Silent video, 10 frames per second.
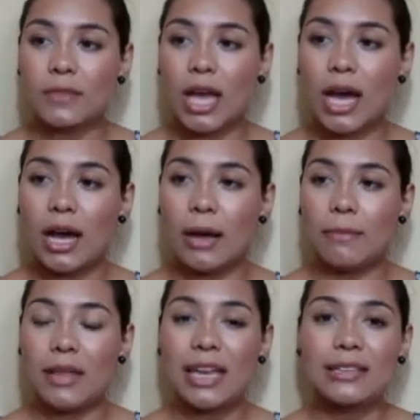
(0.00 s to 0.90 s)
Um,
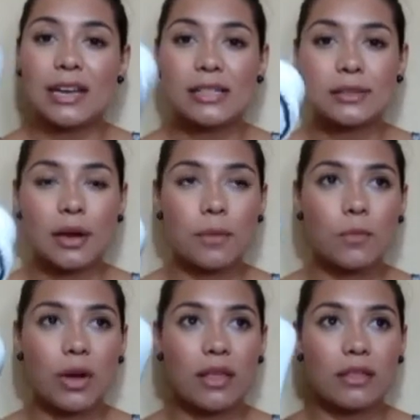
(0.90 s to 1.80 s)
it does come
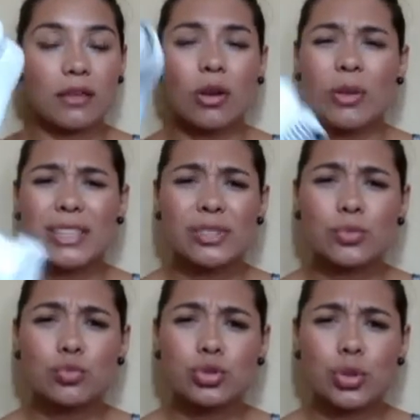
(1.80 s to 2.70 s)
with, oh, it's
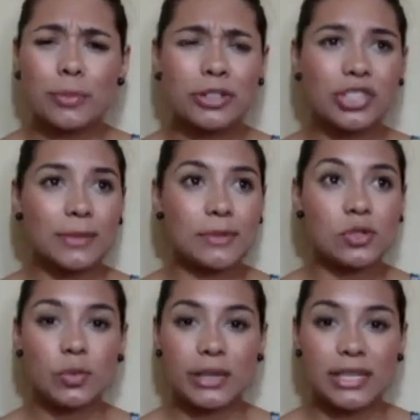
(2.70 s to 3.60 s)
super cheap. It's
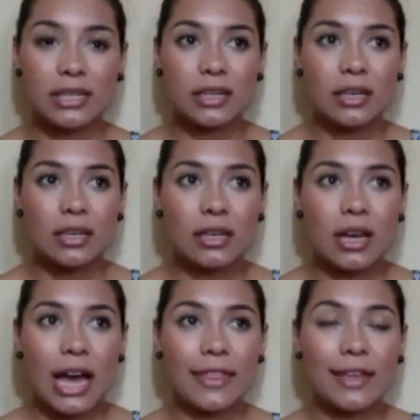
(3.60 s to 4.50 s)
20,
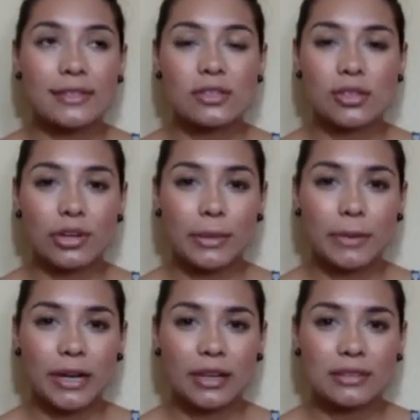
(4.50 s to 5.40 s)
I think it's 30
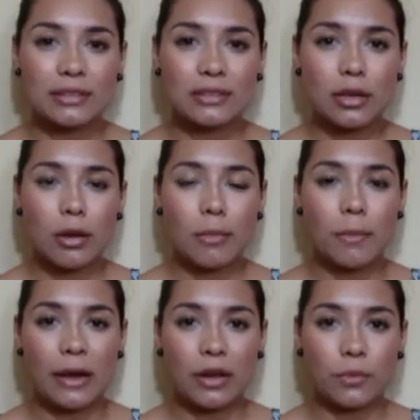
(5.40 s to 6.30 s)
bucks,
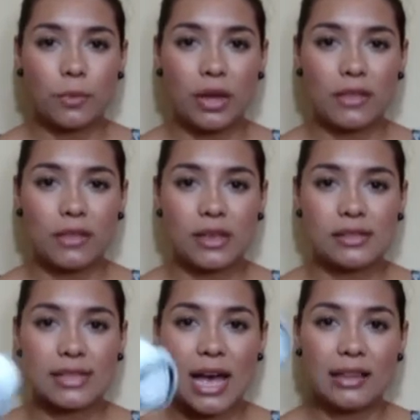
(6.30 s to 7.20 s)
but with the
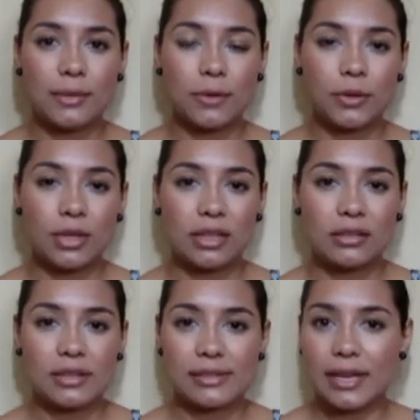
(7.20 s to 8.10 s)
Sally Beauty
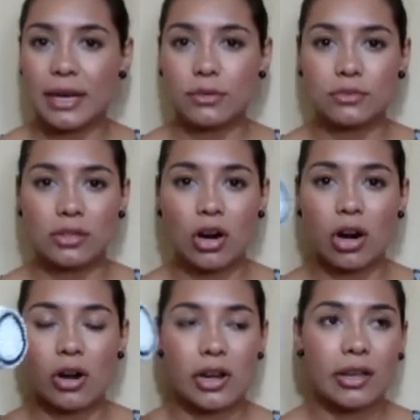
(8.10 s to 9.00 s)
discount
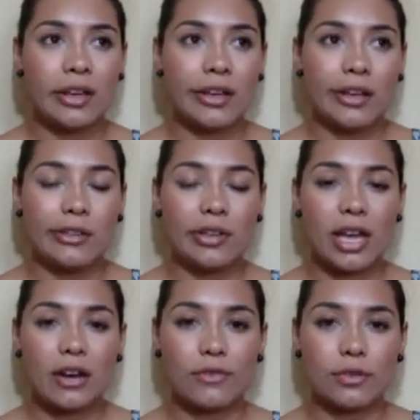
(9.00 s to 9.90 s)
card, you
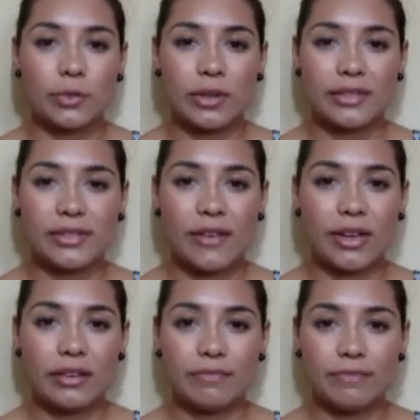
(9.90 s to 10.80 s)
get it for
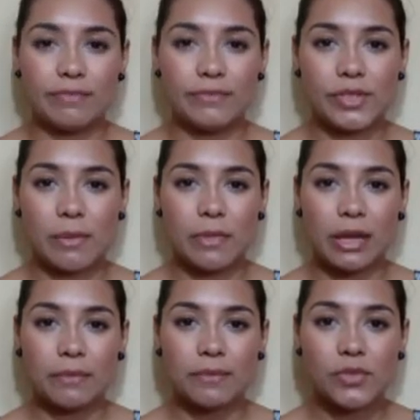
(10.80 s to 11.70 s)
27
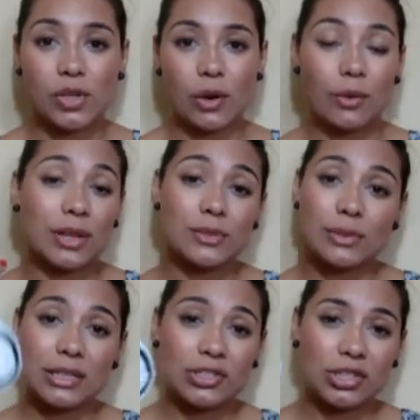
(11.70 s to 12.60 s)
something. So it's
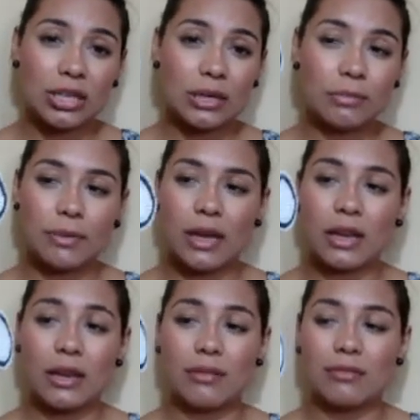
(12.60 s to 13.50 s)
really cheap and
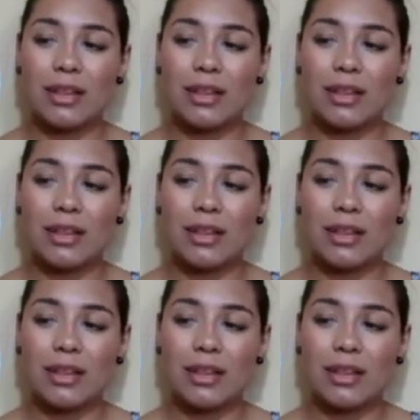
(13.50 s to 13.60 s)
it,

---

Brief — Only the lines from the one holding "(3.60 s to 4.50 s)" through the end of the records belong in the answer, copied exactly and without pictures.

Output for this task —
(3.60 s to 4.50 s)
20,
(4.50 s to 5.40 s)
I think it's 30
(5.40 s to 6.30 s)
bucks,
(6.30 s to 7.20 s)
but with the
(7.20 s to 8.10 s)
Sally Beauty
(8.10 s to 9.00 s)
discount
(9.00 s to 9.90 s)
card, you
(9.90 s to 10.80 s)
get it for
(10.80 s to 11.70 s)
27
(11.70 s to 12.60 s)
something. So it's
(12.60 s to 13.50 s)
really cheap and
(13.50 s to 13.60 s)
it,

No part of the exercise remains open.